Change can be good in the financial industry, and last month one of biggest changes on Wall Street in years was pulled off without a hitch when many of the highest profile stocks were moved into a new sector. Under the shakeup of the Global Industry Classification Standard, many top companies were moved out of the technology and consumer discretionary sectors into the new group. This new sector is a revised version of the former telecommunications sector and is now called communications services.
Given the high-profile stocks in the sector, portfolio managers have continued buying the stocks, and in a new research report, Merrill Lynch spotted the huge move and said this:
Our work suggests that Communication Services is not only overweight by large cap active managers (relative weight of 1.29x), but is more crowded than any other sector, and is also near a record overweight versus its history based on our data since 2008.
Merrill Lynch found 12 companies that are the most overweight in portfolios by managers, and we screened that list for companies that are rated Buy. We found five that still make sense in a stock market that is very wobbly now, but they should continue to be leaders for years to come.

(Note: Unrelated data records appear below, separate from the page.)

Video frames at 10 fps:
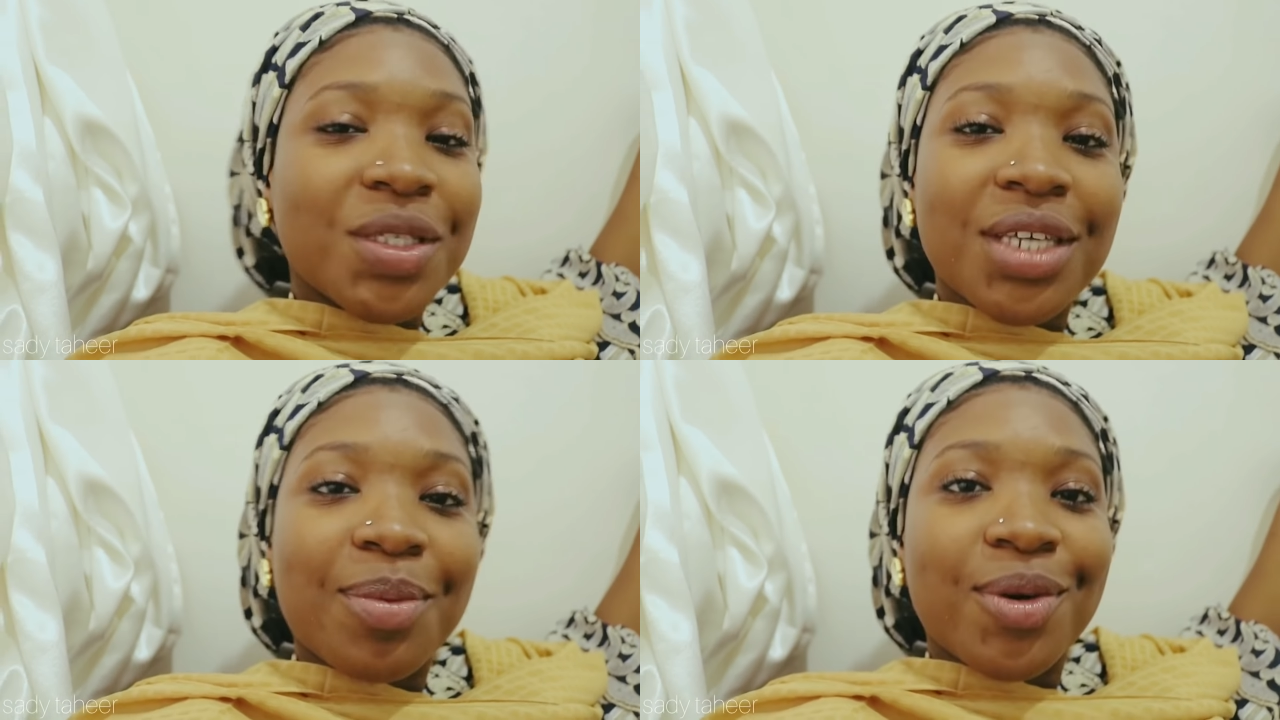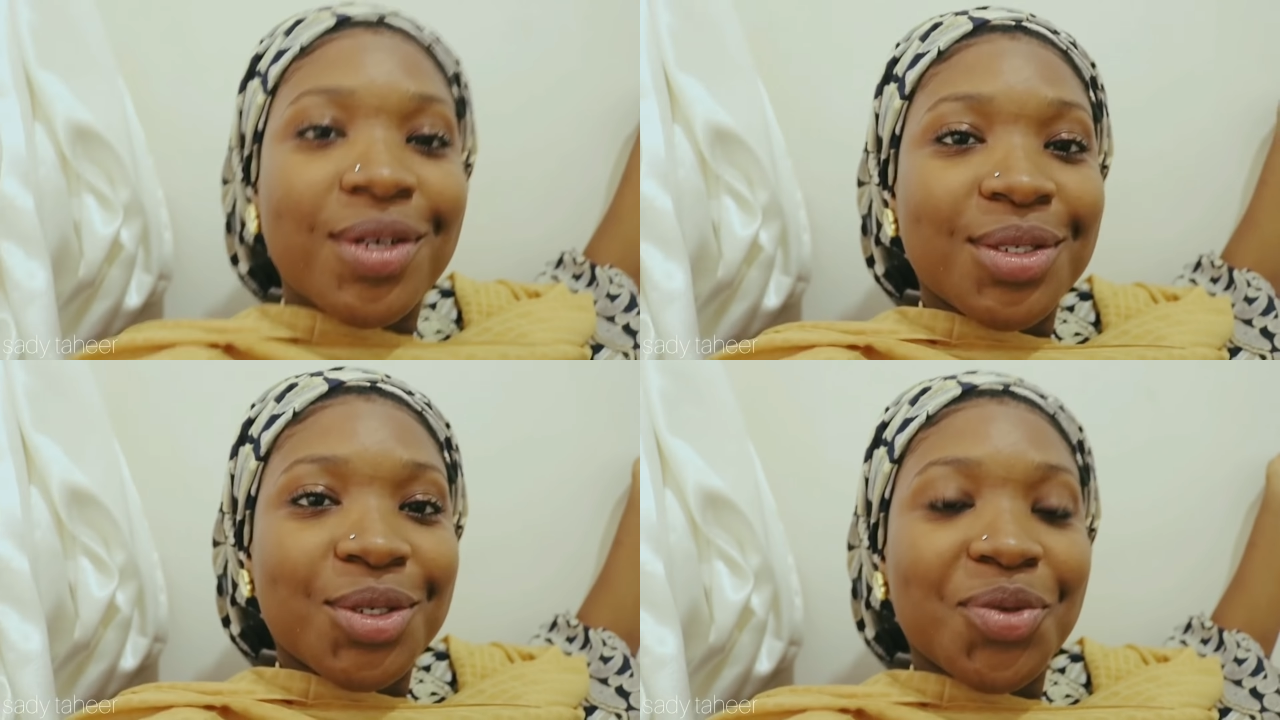I'm
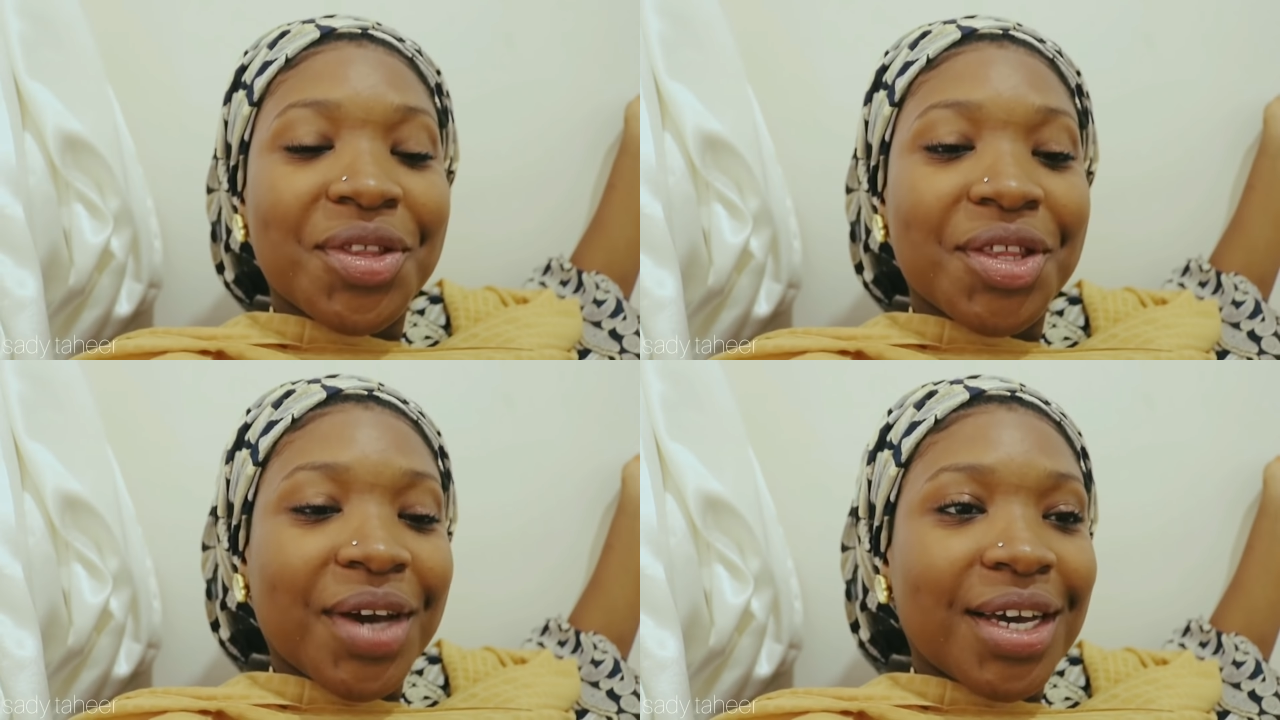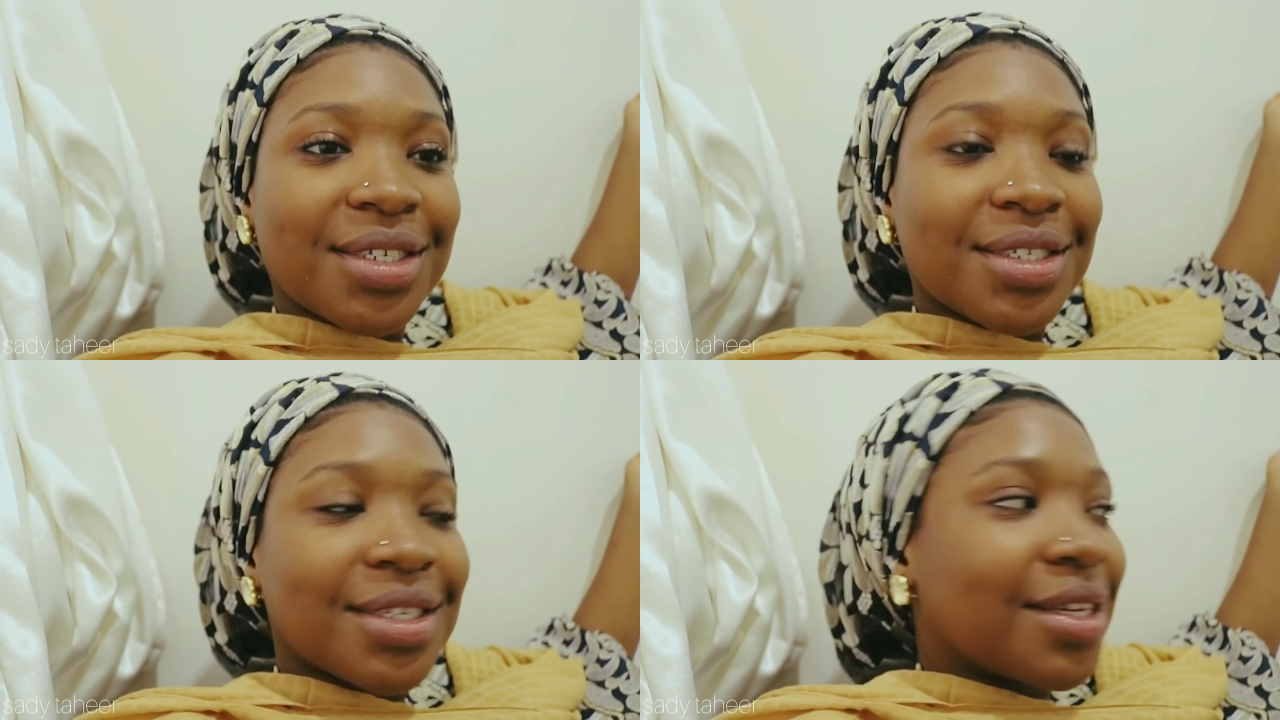going to go with you
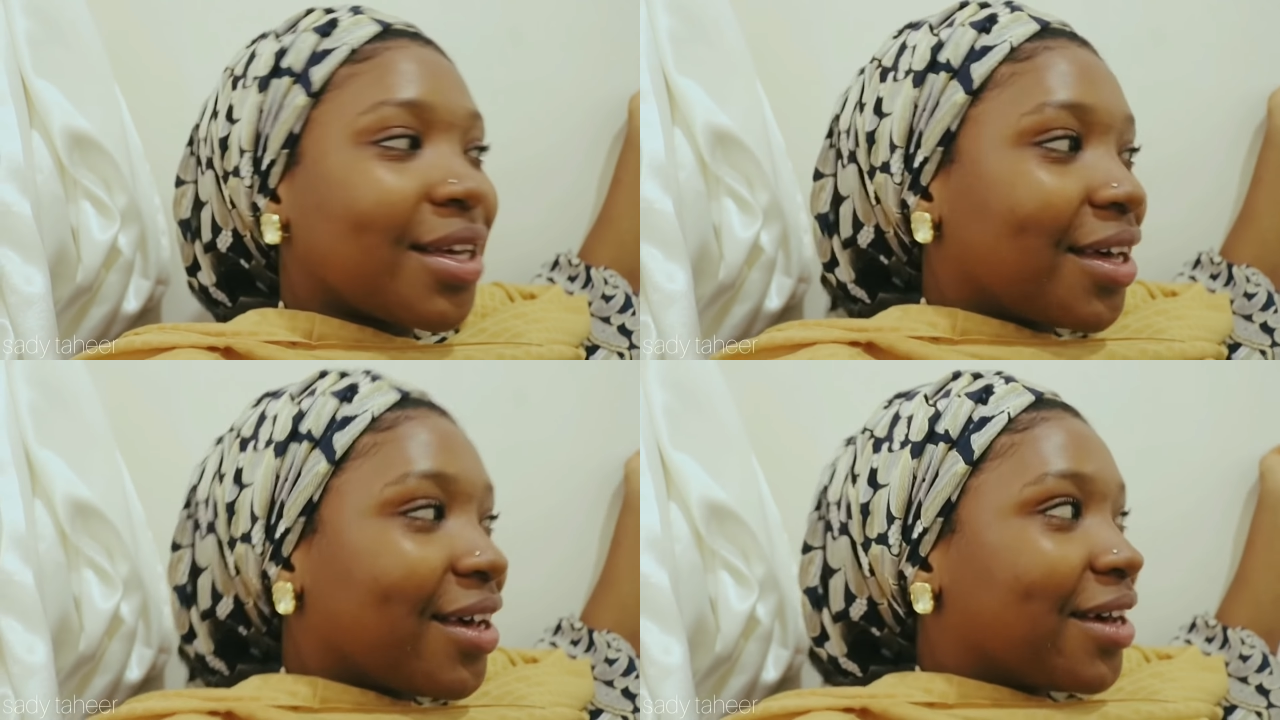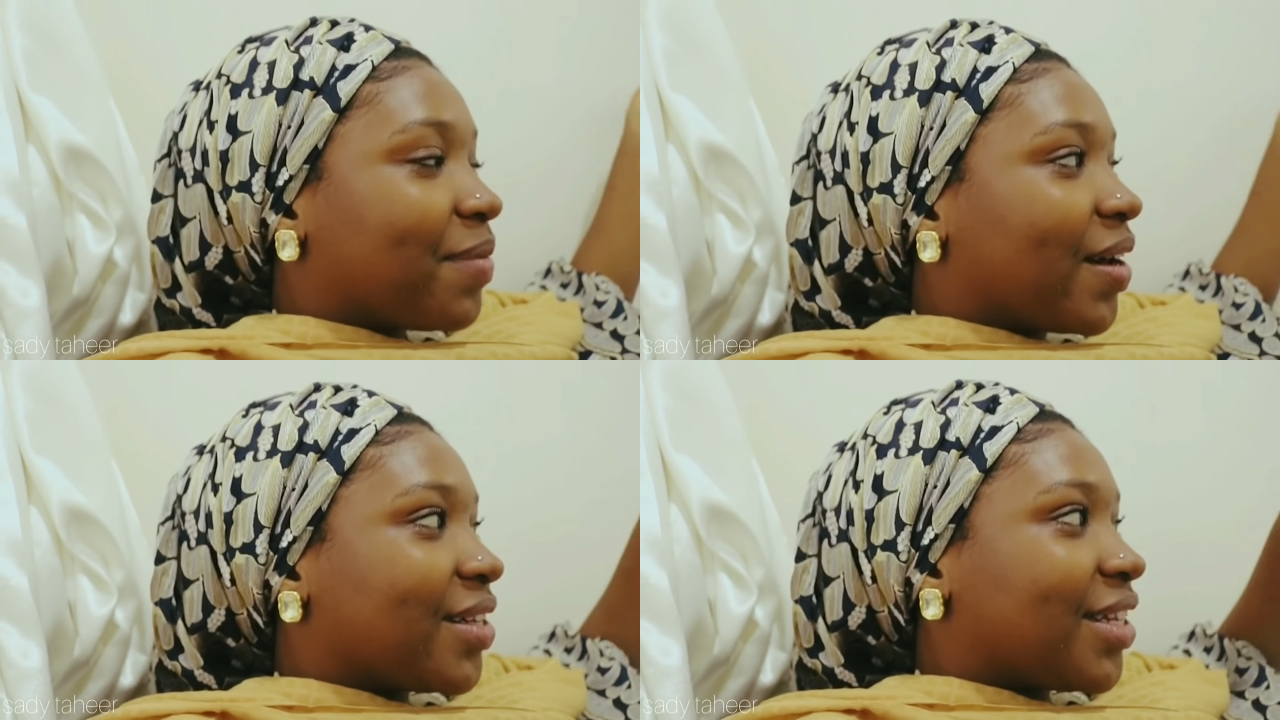guys.
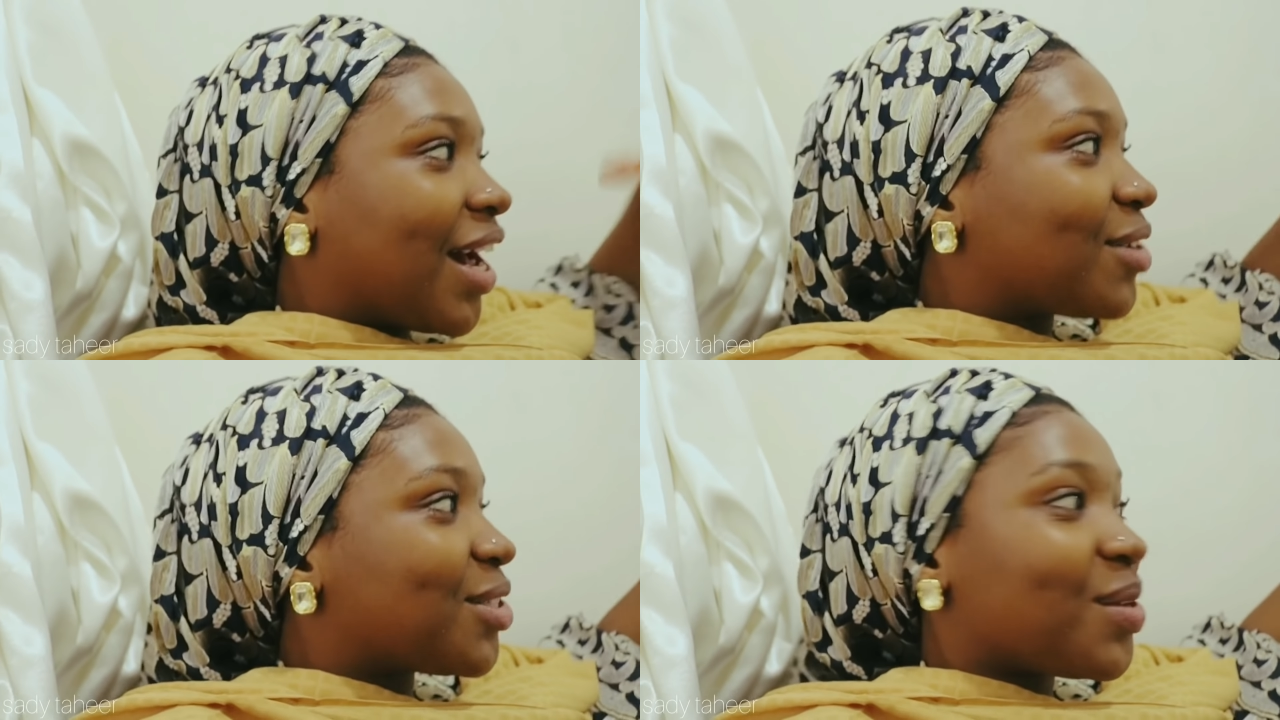But the house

The search giant continues to expand and, while search is king, the cloud presence is growing fast. Alphabet Inc. (NASDAQ: GOOGL) is a global technology company focused on key areas, such as search, advertising, operating systems and platforms, enterprise and hardware products. It generates revenue primarily by delivering online advertising and by selling apps and contents on Google Play, as well as hardware products. The company provides its products and services in more than 100 languages and in 190 countries, regions and territories.
Alphabet offers performance and brand advertising services. It operates through Google and Other Bets segments. The Google segment includes principal internet products, such as Search, Ads, Commerce, Maps, YouTube, Apps, Cloud, Android, Chrome and Google Play, as well as technical infrastructure and newer efforts, such as virtual reality.

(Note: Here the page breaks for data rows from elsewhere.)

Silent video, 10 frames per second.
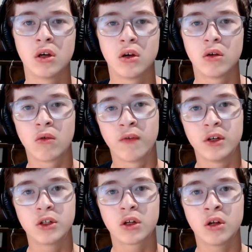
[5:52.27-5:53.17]
Revenge
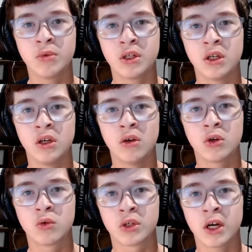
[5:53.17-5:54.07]
Club C, which
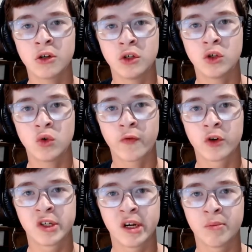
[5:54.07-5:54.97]
was actually short for
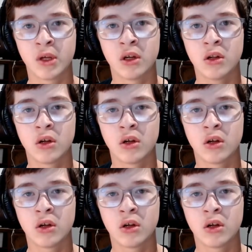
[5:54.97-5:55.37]
champion,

The company blew out the latest earnings numbers, and with a wide and bountiful silo of products and services, the stock remains almost unchallenged. It should be noted that traffic acquisition cost relief drove 20% gross profit growth, despite heavy cloud infrastructure and YouTube content investment.
At a recent conference, Google outlined expanding capabilities to facilitate commerce, capitalizing on the “treasure trove” of data provided by seven different properties, each with at least a billion active users (Android, Search, Chrome, Maps, Play, YouTube and Gmail). Smart shopping campaigns leverage machine learning to make sense of touch points along the consumer purchase path, including better offline attribution capabilities (locally oriented searches up 200% over past two years) and improved purchase conversion rates (20% on average).

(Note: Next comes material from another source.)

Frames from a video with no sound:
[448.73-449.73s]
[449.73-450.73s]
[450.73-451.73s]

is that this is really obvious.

Merrill Lynch has set its price target for the stock at $1,390. The Wall Street consensus estimate is $1,386.29, and shares closed at $1,090.74 on Thursday.
This top cable giant has been linked to Verizon in takeover chatter in the past, but that seems unlikely now. Charter Communications Inc. (NASDAQ: CHTR) is a leading broadband communications company and the second-largest cable operator in the United States. It provides a full range of advanced broadband services, including Spectrum TV video entertainment programming, Spectrum Internet access and Spectrum Voice.
Spectrum Business similarly provides scalable, tailored and cost-effective broadband communications solutions to business organizations, such as business-to-business internet access, data networking, business telephone, video and music entertainment services and wireless backhaul.
The company made a huge investment in Time Warner Cable, and Charter is tracking well on its integration, which will enable all of its product offerings, pricing, packaging and service operations to be universal across its footprint. By the end of the year, the company plans to finish converting the remaining analog parts of the cable network to all-digital.
The $425 Merrill Lynch target price is well above the $377.16 consensus target. The shares closed most recently at $301.92.